• TASK PROMPT: Using only the records, tally the lines with "Silent" in them and state that total by itself.
━━ INPUT ━━
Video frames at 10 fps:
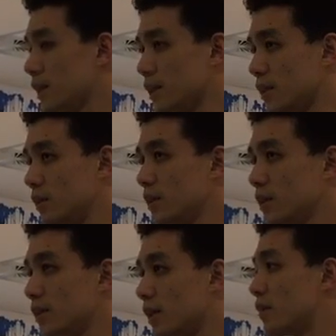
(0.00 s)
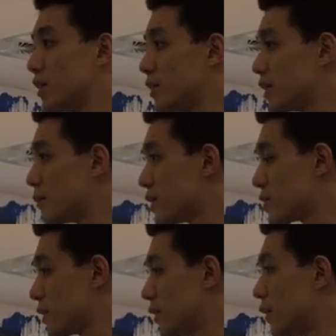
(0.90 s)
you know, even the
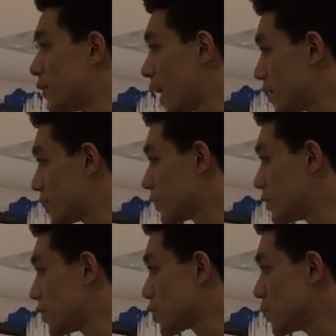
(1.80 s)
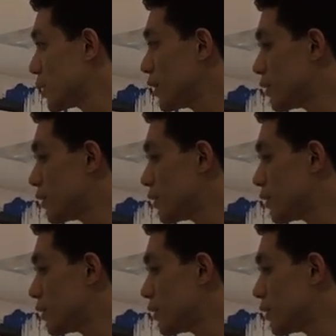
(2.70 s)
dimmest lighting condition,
━━━
━━ INPUT ━━
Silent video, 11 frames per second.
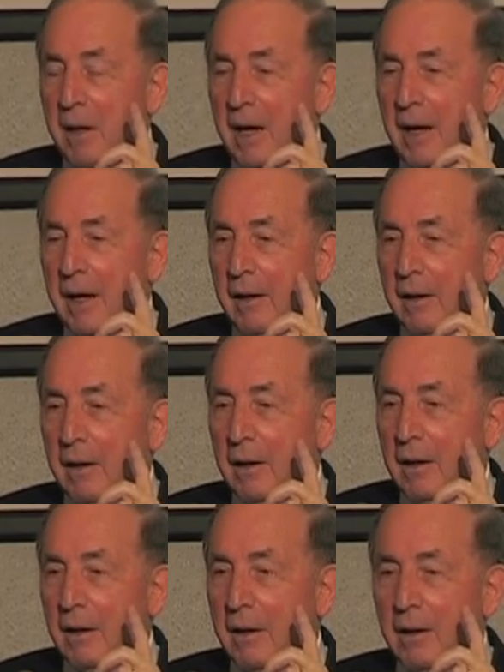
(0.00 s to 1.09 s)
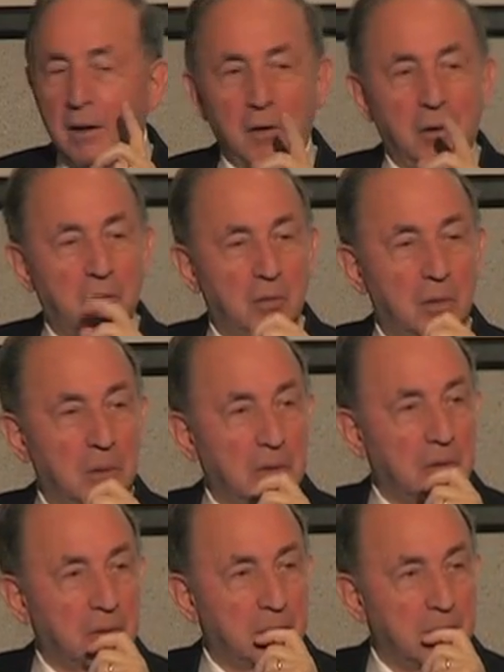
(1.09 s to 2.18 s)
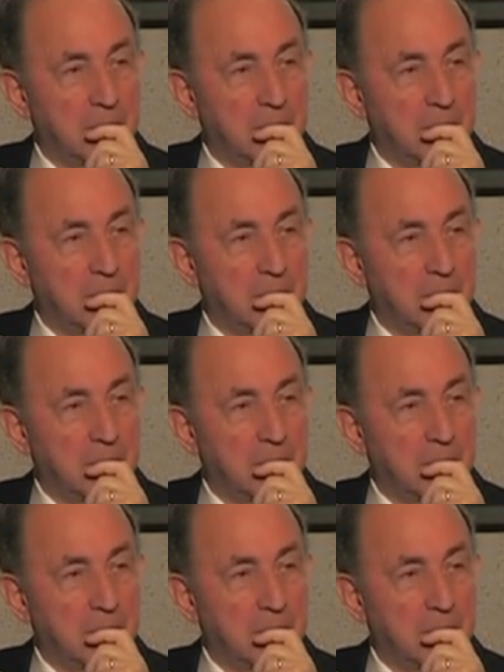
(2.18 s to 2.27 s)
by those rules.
━━━
━━ INPUT ━━
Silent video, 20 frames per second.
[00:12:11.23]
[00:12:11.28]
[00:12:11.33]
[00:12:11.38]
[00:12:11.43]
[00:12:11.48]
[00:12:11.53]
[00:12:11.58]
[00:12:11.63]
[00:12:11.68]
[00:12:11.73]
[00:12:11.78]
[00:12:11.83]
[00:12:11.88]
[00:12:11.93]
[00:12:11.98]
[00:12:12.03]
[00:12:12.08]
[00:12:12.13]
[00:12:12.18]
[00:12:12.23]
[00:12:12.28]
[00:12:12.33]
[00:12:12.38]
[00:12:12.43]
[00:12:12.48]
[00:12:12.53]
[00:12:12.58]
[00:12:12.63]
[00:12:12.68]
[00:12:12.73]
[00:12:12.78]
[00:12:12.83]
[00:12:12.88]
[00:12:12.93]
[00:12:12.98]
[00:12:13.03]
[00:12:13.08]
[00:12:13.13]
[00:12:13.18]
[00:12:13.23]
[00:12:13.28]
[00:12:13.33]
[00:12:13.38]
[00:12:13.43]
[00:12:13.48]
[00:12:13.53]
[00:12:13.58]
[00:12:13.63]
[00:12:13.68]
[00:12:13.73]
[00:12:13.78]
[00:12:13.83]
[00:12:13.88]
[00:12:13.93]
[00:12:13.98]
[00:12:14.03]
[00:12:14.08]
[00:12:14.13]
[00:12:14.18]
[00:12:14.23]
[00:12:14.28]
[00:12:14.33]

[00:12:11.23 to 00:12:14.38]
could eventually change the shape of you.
━━━
• WRITTEN RESPONSE: 2